I suspiciously avoided using the label y in the sections above. That's because y is reserved for the expected output, which in this case is the letter B=010:
\(y = \begin{bmatrix} 0 & 1 & 0 \end{bmatrix} \)
We can compute the output error as the difference between the probabilities and the expected output:
\(e_y = p - y = \begin{bmatrix} 0.345 & 0.335 & 0.32 \end{bmatrix} - \begin{bmatrix} 0 & 1 & 0 \end{bmatrix} = \begin{bmatrix} 0.345 & -0.665 & 0.32 \end{bmatrix} \)
I'll add these to the graph, but in red to indicate they are errors:
Loss
We would also like a figure which represents the total error for all the outputs combined. This is called the loss or cost of the network and is often labelled with the capital letter J. I'm not sure why. This number is very useful as it enables us to very quickly see how well the network is doing, and how fast it is learning.
To compute the loss, we need to find an appropriate loss function or cost function. We could just add up the absolute values of the output errors:
\(J = \sum_{j=1}^{n_y} |e_{yj}| = 0.345 + 0.665 + 0.32 = 1.32? \)

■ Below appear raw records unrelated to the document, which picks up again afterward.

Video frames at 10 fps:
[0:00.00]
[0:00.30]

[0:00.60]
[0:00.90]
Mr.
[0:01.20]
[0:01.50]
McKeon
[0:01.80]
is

Absolute values aren't very mathematically-friendly though (because they can't be differentiated). So instead the squared error is often used:
\(J = \sum_{j=1}^{n_y} e_{yj}^2 = 0.664? \)

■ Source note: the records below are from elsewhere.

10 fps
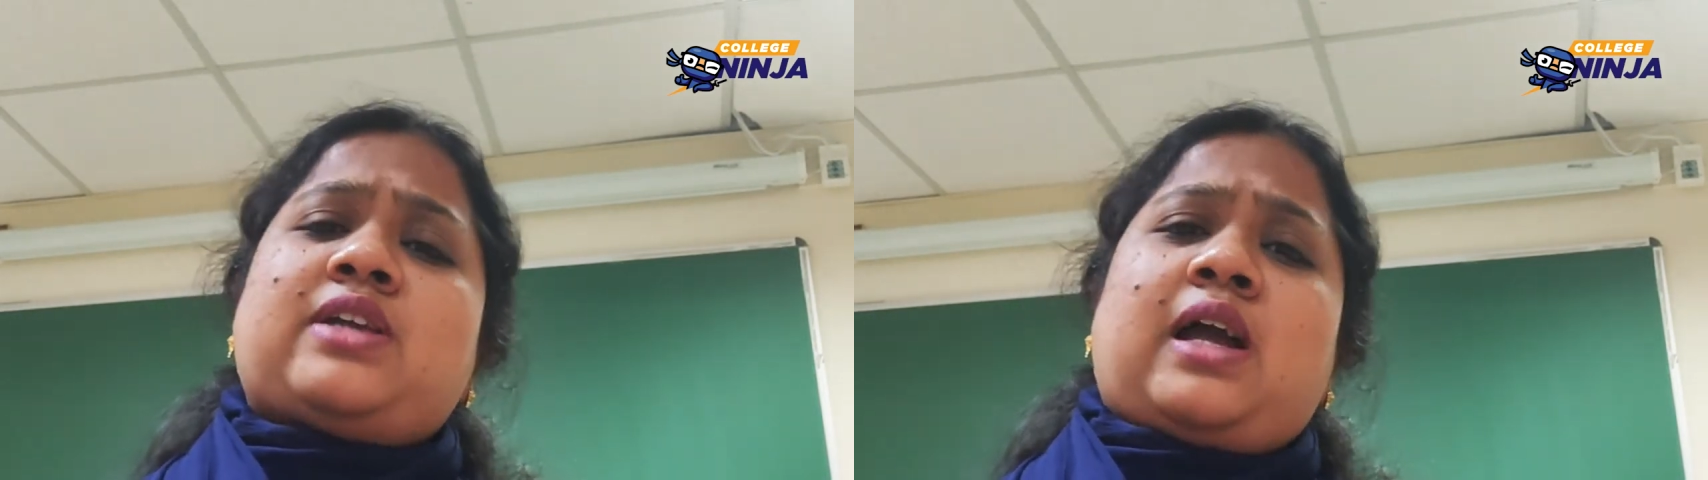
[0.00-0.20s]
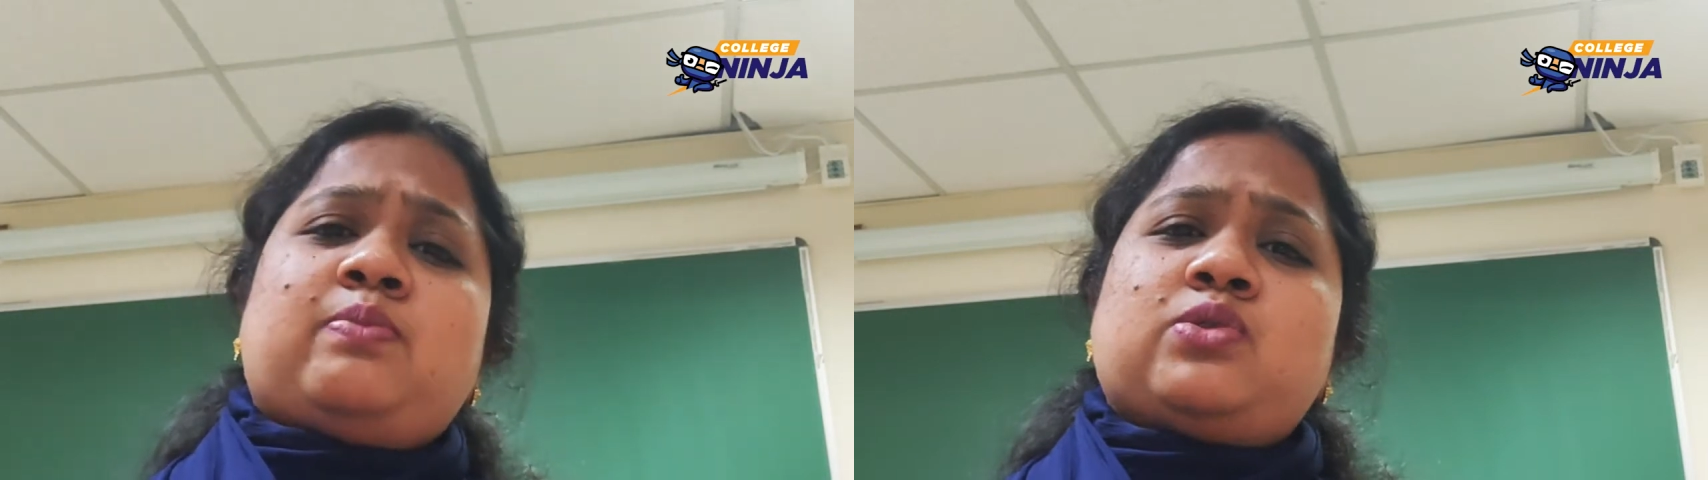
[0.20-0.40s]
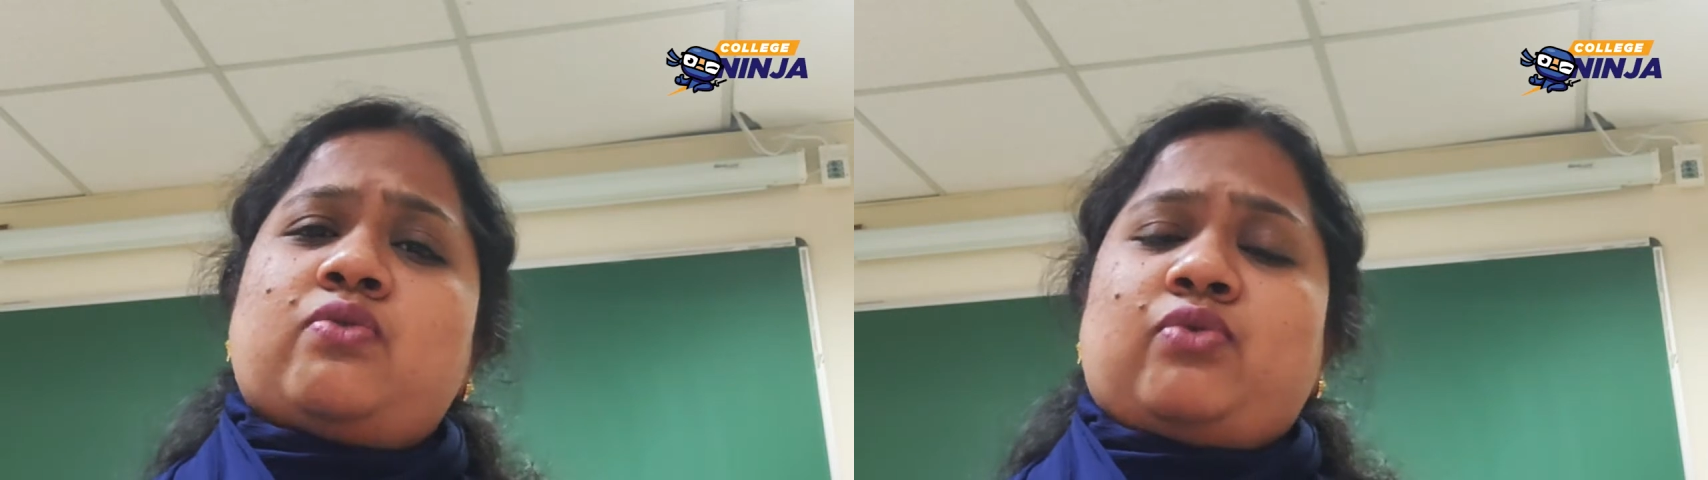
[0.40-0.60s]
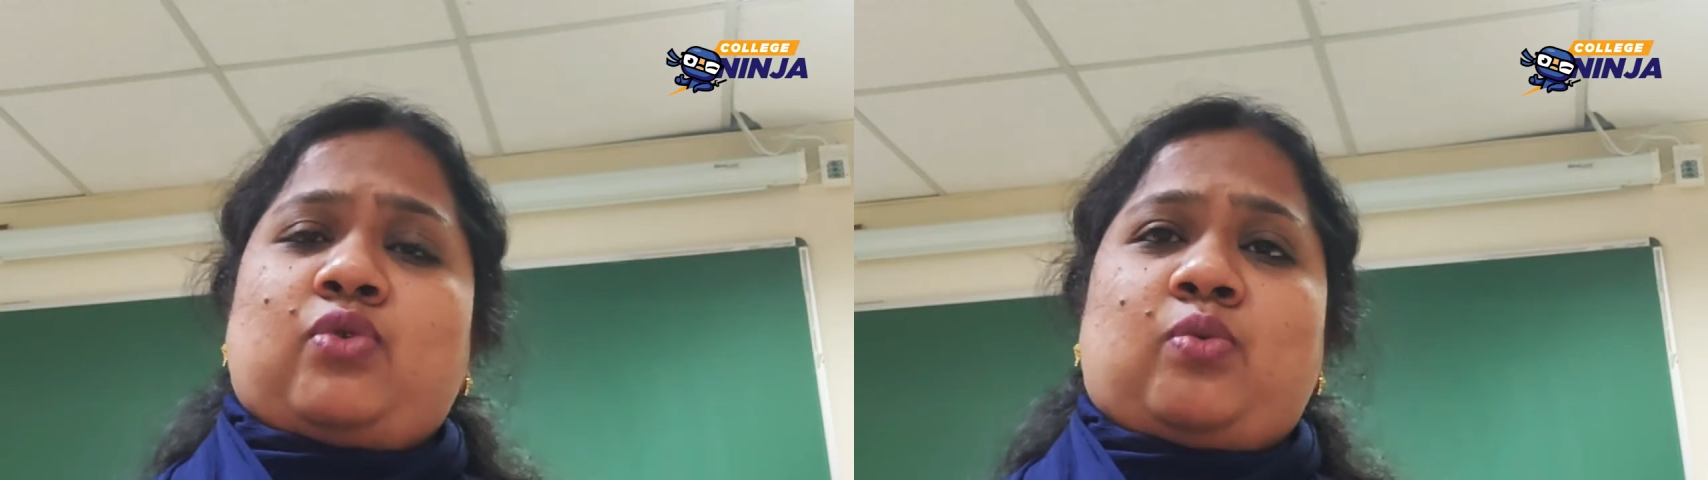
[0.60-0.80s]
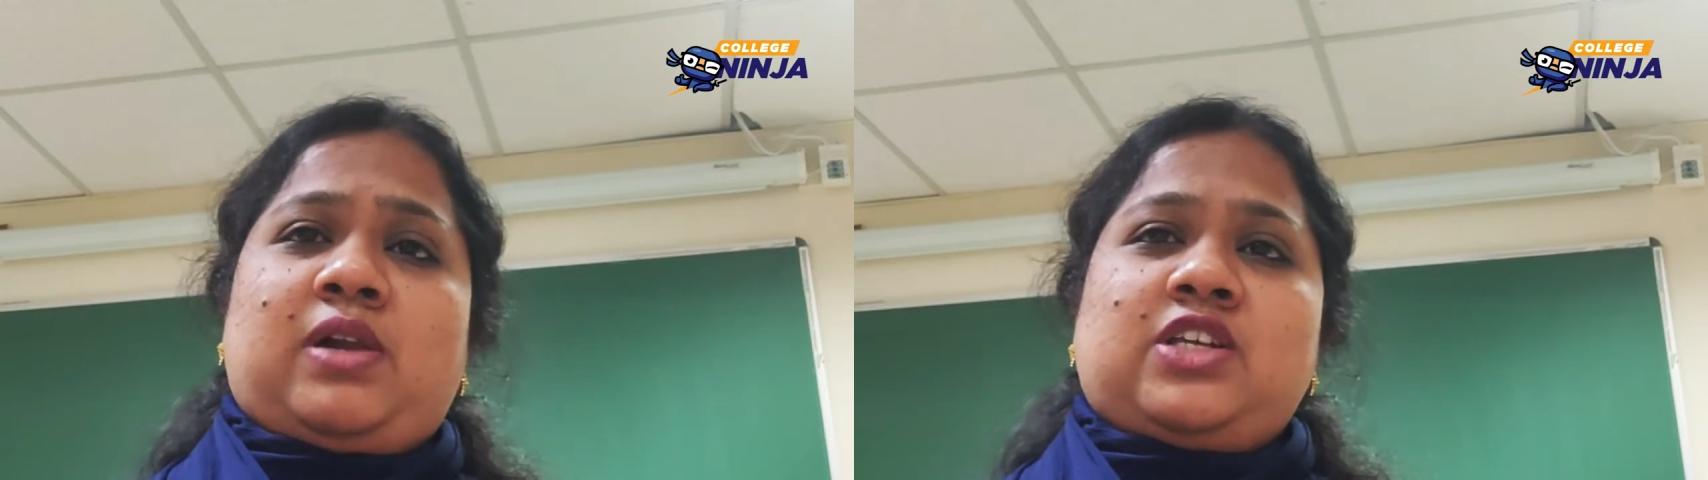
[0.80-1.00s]
types of
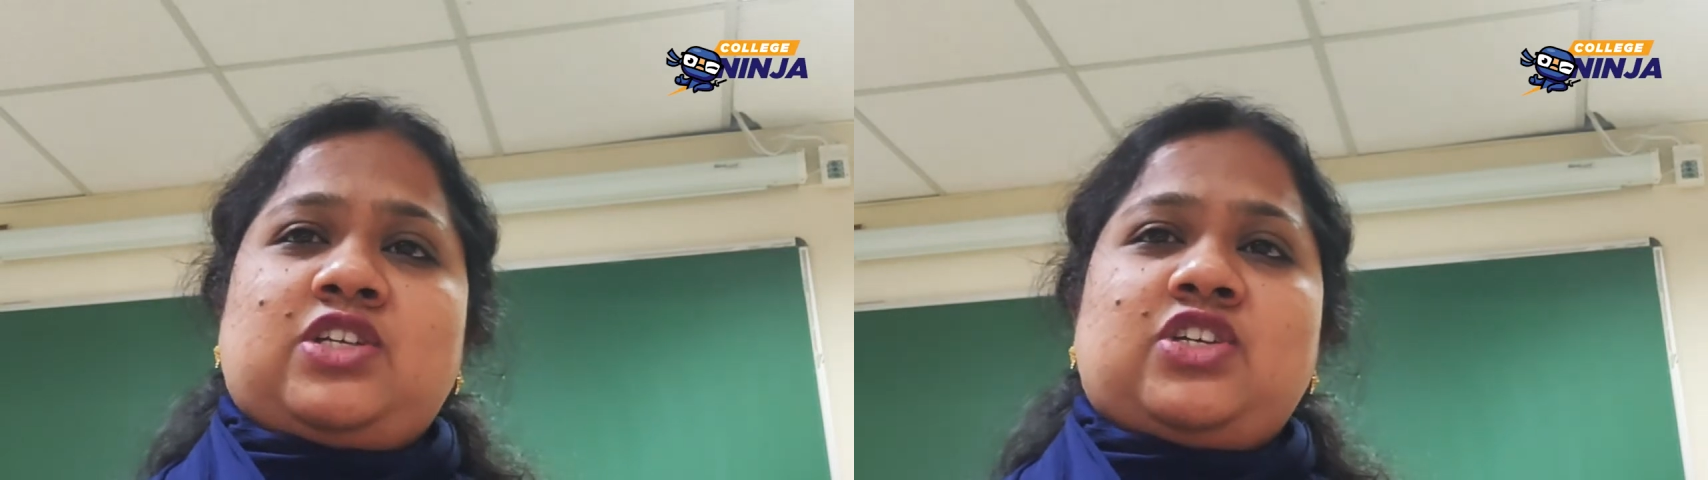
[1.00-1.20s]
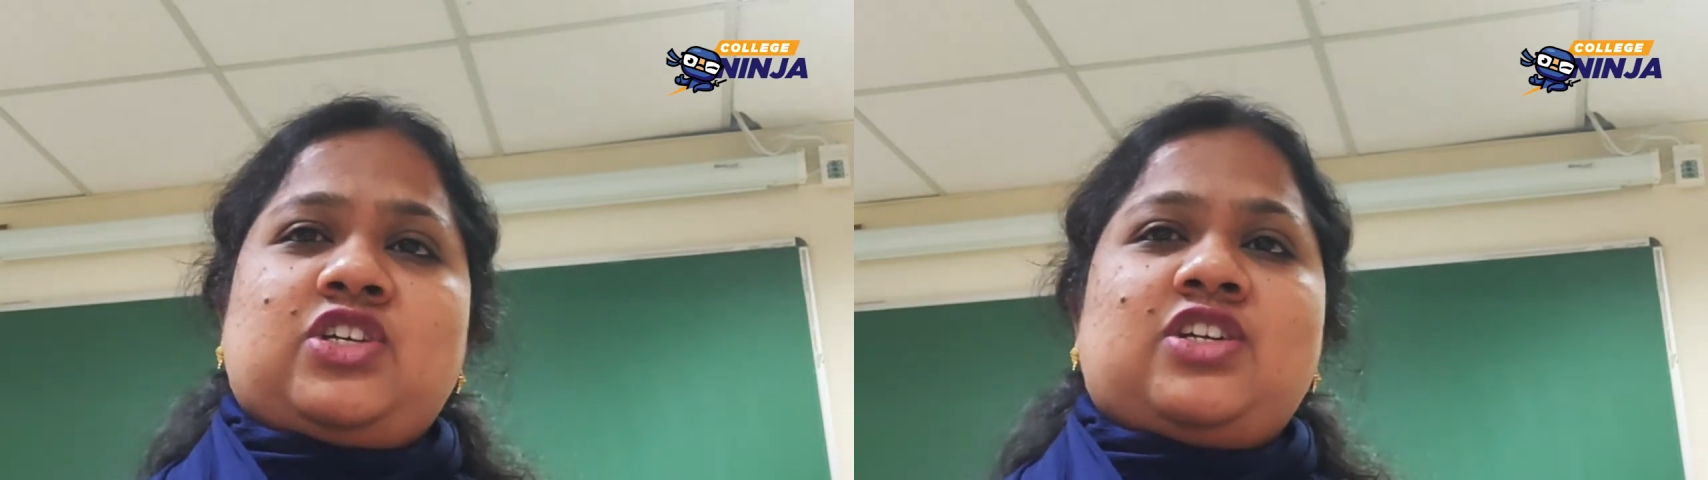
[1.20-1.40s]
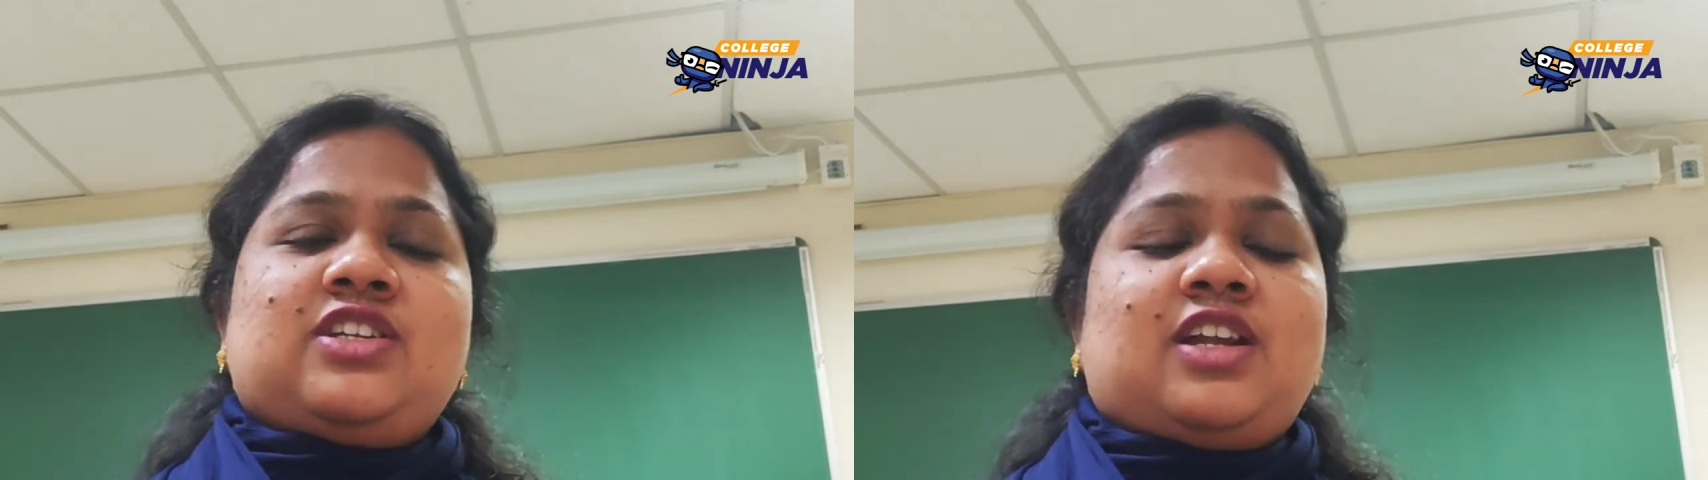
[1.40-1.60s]
globalization,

But for softmax classification networks a more efficient alternative is cross-entropy which is a type of log loss. We know that our actual output p is a probability distribution. We can also view y as a probability distribution. In this example, the probability of A is 0%, B is 100% and C is 0%. In information theory, cross entropy is a way of measuring the difference between two probability distributions and is often used for classification networks. The formula looks like:
\(J = - \sum_{j=1}^{n_y} y_j \log p_j \)
Since y is either 0 or 1 only one output will end up contributing to the loss. The sum will equal the negative log of p when y=1:
\(J = - y_1 \log p_1 - y_2 \log p_2 - y_3 \log p_3) = - 0 - 1 * \log (0.335) - 0 = 1.0936 \)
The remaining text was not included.